GloucesterTimes.com, Gloucester, MA

Local News

March 12, 2011

Governor makes his fish council picks

Gov. Deval Patrick Friday nominated six Massachusetts participants in the New England fishing industry for four seats opening on the federal regional fishery management council, a body that has made itself a lightning rod by converting the fishery into a seafood commodities market.

Gloucester, the nation's 10th and the state's second biggest fishing port based on landings value, was without a candidate and will again be unrepresented on the New England Fishery Management Council. The last Gloucester commercial fisherman on the council, Vito Calomo, left the panel nine years ago.

On Patrick's behalf, Lt. Gov. Tim Murray announced the nominations. They feature the recommendation of another representative of the Cape Cod Commercial Hook Fishermen's Association to replace the association's CEO, John Pappalardo, who was chairman of the council during development of region's first catch share system.

Tom Dempsey, nominated as the governor's first choice of three for Pappalardo's seat on the council, is policy director of the hook fishermen's group and assistant director of the Cape Cod Fisheries Trust.

The trust is a commodity market division of the association, which has received about $4 million from philanthropies to advance the catch share agenda written largely by the Environmental Defense Fund.

The fund advises the trust about investments in catch shares and permits.

The New England council has 18 voting members, including representatives of the five coastal New England state governments and at least one private citizen of each state.

Since the beginning of the Obama administration — and installation of Jane Lubchenco at the head of the National Oceanic and Atmospheric Administration — the appointment process has been characterized by purges of council members across the nation who are not fully committed to the catch share program.

Each of the coastal states submit nomination lists to the Commerce Secretary, currently Gary Locke, who has stood by Lubchenco's moves. With Locke's designation this week for nomination as ambassador to China, however, the line of command for the council selections becomes uncertain.

Selections must be made before August, when terms expire. No interviews were conducted for the selection of nominees.

In nominating his choices, Patrick made three weighted recommendations for each of the four seats whose terms are expiring. Only Pappalardo has served the maximum three, three-year terms, so must be replaced.
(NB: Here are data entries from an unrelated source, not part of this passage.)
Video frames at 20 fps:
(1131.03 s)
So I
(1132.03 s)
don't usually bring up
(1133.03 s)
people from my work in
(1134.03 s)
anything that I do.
For his seat, Patrick nominated in order of preference: Dempsey; Stephen P. Welch, a commercial fisherman from the South Shore who lands in Gloucester and New Bedford; and James J. Fair Jr., an incumbent council member finishing up his term.

Welch was nominated by the Gloucester-based Northeast Seafood Coalition, which has clashed with the Cape Cod Hook Fishermen's Association for years based on the environmental alliances and advocacy for reduced fishing and limited gear goals endorsed by the Cape Cod group and its environmental philanthropic allies.

For the at-large seat occupied by Mary-Beth Nickell Tooley of Maine, the governor nominated Welch, Fair and Daniel L. Georgianna, an economics professor at University of Massachusetts Dartmouth.

Georgianna participated in the creation of an analysis of the impact of the catch share system on the fishing industry that was submitted to Locke as proof the system was a man-made economic disaster.

Locke rejected the report as inadequate to warrant the use of his emergency powers to increase fish allocations or justify direct economic aid.

For the seat occupied by Michael P. Leary of New Hampshire, the governor nominated Fair, Welch and Georgianna. Leary became a controversial figure recently when he was identified as circulating anonymously a petition to fishermen and their crews urging Congress to continue funding catch share programs.

Yet, for the seat occupied by Fair, a retired biologist at the Massachusetts Division of Marine Fisheries, the governor nominated Laura Foley Ramsden, who co-owns a seafood processing company in New Bedford; James Kendall, a retired New Bedford fisherman and linchpin of the New Bedford fishing community; and Georgianna.

Ironically, the governor is a party to federal lawsuit filed by the cities of Gloucester and New Bedford and fishing industries up and down the East Coast, all challenging the fairness and constitutionality of the catch share program written by Pappalardo's council. The lawsuit identifies the Cape Cod Commercial Hook Fishermen's Association as the primary beneficiary of the allegedly unequal and unfair allocation of catch shares.

That suit is scheduled for a hearing next Tuesday in the Boston courtroom of U.S. District Court Judge Rya Zobel.